Metadata-Version: 2.4
Name: fastdigest
Version: 0.5.0
Classifier: Programming Language :: Python :: 3
Classifier: Programming Language :: Python :: 3.7
Classifier: Programming Language :: Python :: 3.8
Classifier: Programming Language :: Python :: 3.9
Classifier: Programming Language :: Python :: 3.10
Classifier: Programming Language :: Python :: 3.11
Classifier: Programming Language :: Python :: 3.12
Classifier: Programming Language :: Python :: 3.13
Classifier: License :: OSI Approved :: MIT License
Classifier: Operating System :: OS Independent
License-File: LICENSE
Summary: A fast t-digest library for Python built on Rust.
Keywords: t-digest,tdigest,statistics,quantile,percentile,online learning,streaming,big data,aggregation,real-time analytics,anomaly detection,rust,pyo3
Author-email: Moritz Mucha <fastdigestlibrary@gmail.com>
Requires-Python: >=3.7
Description-Content-Type: text/markdown; charset=UTF-8; variant=GFM
Project-URL: Repository, https://github.com/moritzmucha/fastdigest

# fastDigest

[![PyPI](https://img.shields.io/pypi/v/fastdigest.svg)](https://pypi.org/project/fastdigest)
[![Python](https://img.shields.io/badge/python-3.8+-blue.svg)](https://www.python.org/downloads/)
[![Build](https://github.com/moritzmucha/fastdigest/actions/workflows/build.yml/badge.svg)](https://github.com/moritzmucha/fastdigest/actions)
[![License](https://img.shields.io/badge/License-MIT-yellow.svg)](./LICENSE)

***fastDigest*** is a Python extension module that provides a lightning-fast implementation of the [t-digest algorithm](https://github.com/tdunning/t-digest).
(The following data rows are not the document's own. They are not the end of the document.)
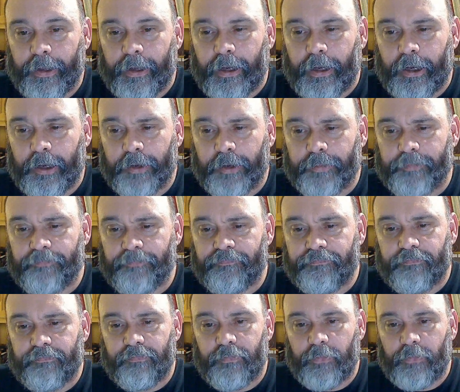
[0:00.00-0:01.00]
on.
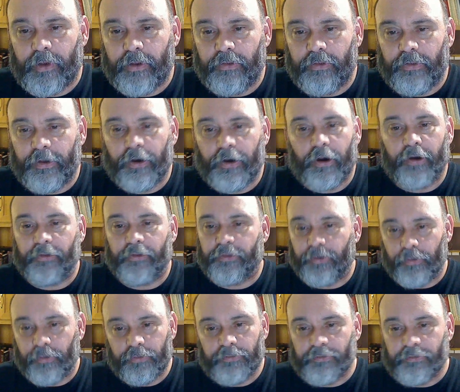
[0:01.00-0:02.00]
There are
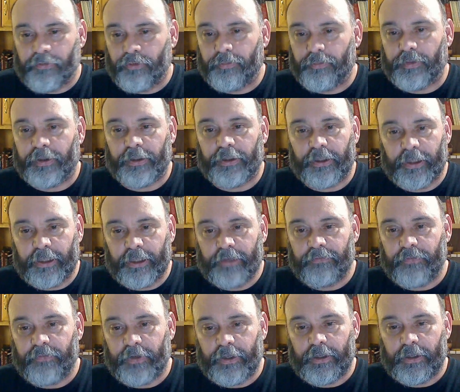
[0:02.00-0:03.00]
those who
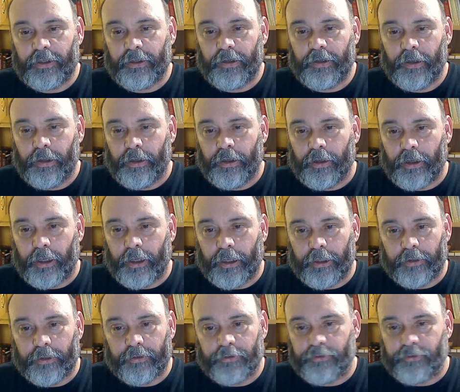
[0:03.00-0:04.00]
believe in
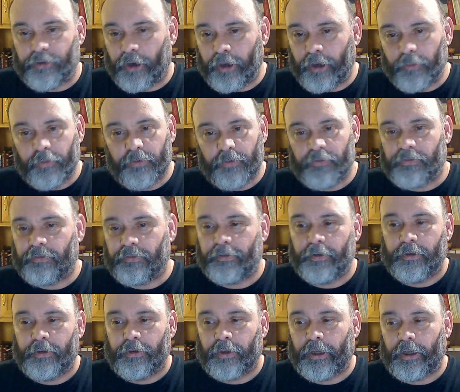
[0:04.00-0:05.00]
Darwin's
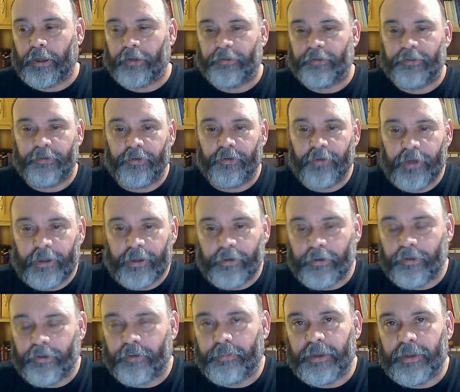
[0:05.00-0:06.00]
theory
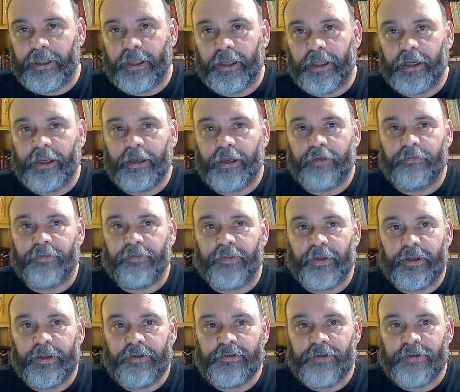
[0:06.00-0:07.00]
on the beginning of
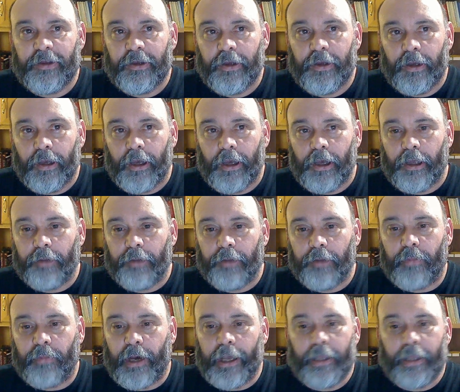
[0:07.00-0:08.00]
things.
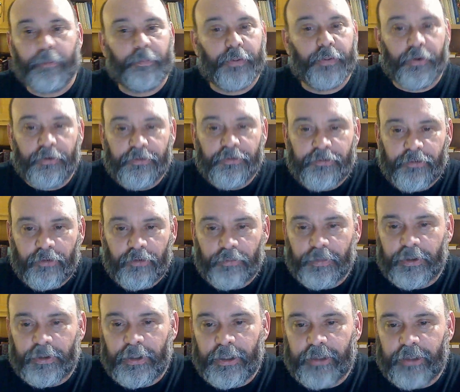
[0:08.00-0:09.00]
My personal
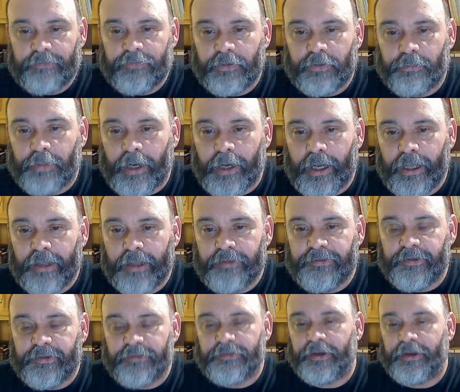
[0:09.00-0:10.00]
belief and
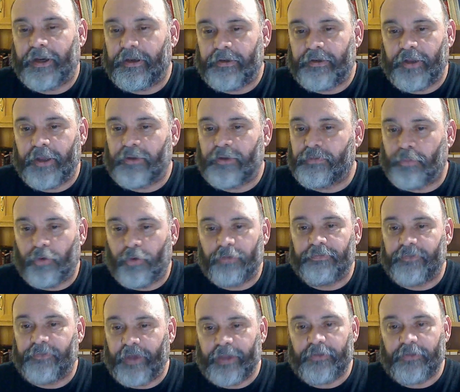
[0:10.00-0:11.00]
bias is that it takes more
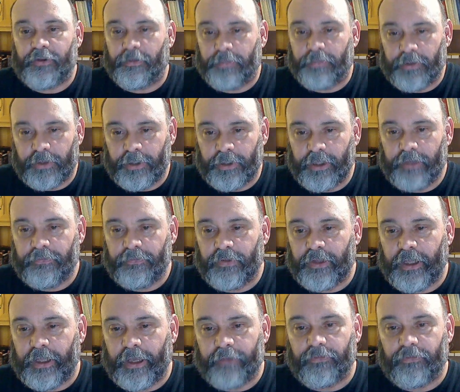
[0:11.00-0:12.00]
faith to believe in
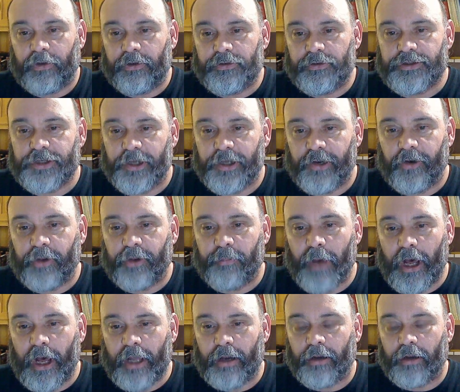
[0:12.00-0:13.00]
the evolutionary
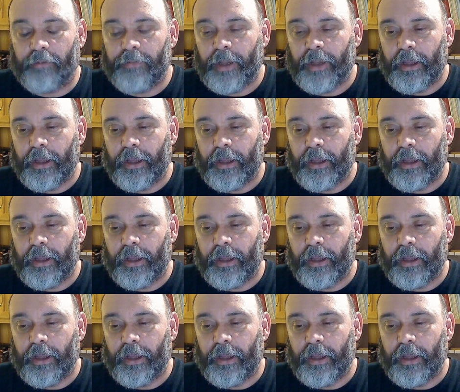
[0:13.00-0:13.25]
model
Built on top of highly optimized Rust code, *fastDigest* enables lightweight and accurate quantile and rank estimation for streaming data.

## Table of Contents

- [Features](#features)
- [Installation](#installation)
  - [Installing from PyPI](#installing-from-pypi)
  - [Installing from source](#installing-from-source)
- [Usage](#usage)
  - [Creating a TDigest from values](#creating-a-tdigest-from-values)
  - [Estimating quantiles and ranks](#estimating-quantiles-and-ranks)
  - [Estimating the trimmed mean](#estimating-the-trimmed-mean)
  - [Compressing the TDigest](#compressing-the-tdigest)
  - [Merging TDigest objects](#merging-tdigest-objects)
  - [Updating a TDigest](#updating-a-tdigest)
  - [Exporting a TDigest to a dict](#exporting-a-tdigest-to-a-dict)
  - [Restoring a TDigest from a dict](#restoring-a-tdigest-from-a-dict)
- [Benchmarks](#benchmarks)
- [License](#license)
- [Acknowledgements](#acknowledgements)

## Features

- **Quantile & rank estimation**: Compute highly accurate quantile and rank estimates.
- **Trimmed mean**: Calculate the truncated mean in close approximation.
- **Merging digests**: Merge many t-digests into one, enabling parallel computing and Big Data workflows such as MapReduce.
- **Updating**: Update a t-digest incrementally with streaming data, or batches of a dataset too large to fit in memory otherwise.
- **Serialization**: Use the `to_dict`/`from_dict` methods (e.g. for JSON conversion) or the `pickle` module for easy serialization.
- **Pythonic API**: Use built-in Python operators and functions such as `+` for merging, `==` for checking equality, or `len` to return the number of centroids in a digest.
- **Blazing fast**: Say goodbye to performance headaches — thanks to its Rust backbone, this module is hundreds of times faster than existing Python implementations.

## Installation

### Installing from PyPI

Compiled wheels are available on PyPI. Simply install via pip:

```bash
pip install fastdigest
```

### Installing from source

If you want to build and install *fastDigest* from source, you need **Rust** and **maturin**.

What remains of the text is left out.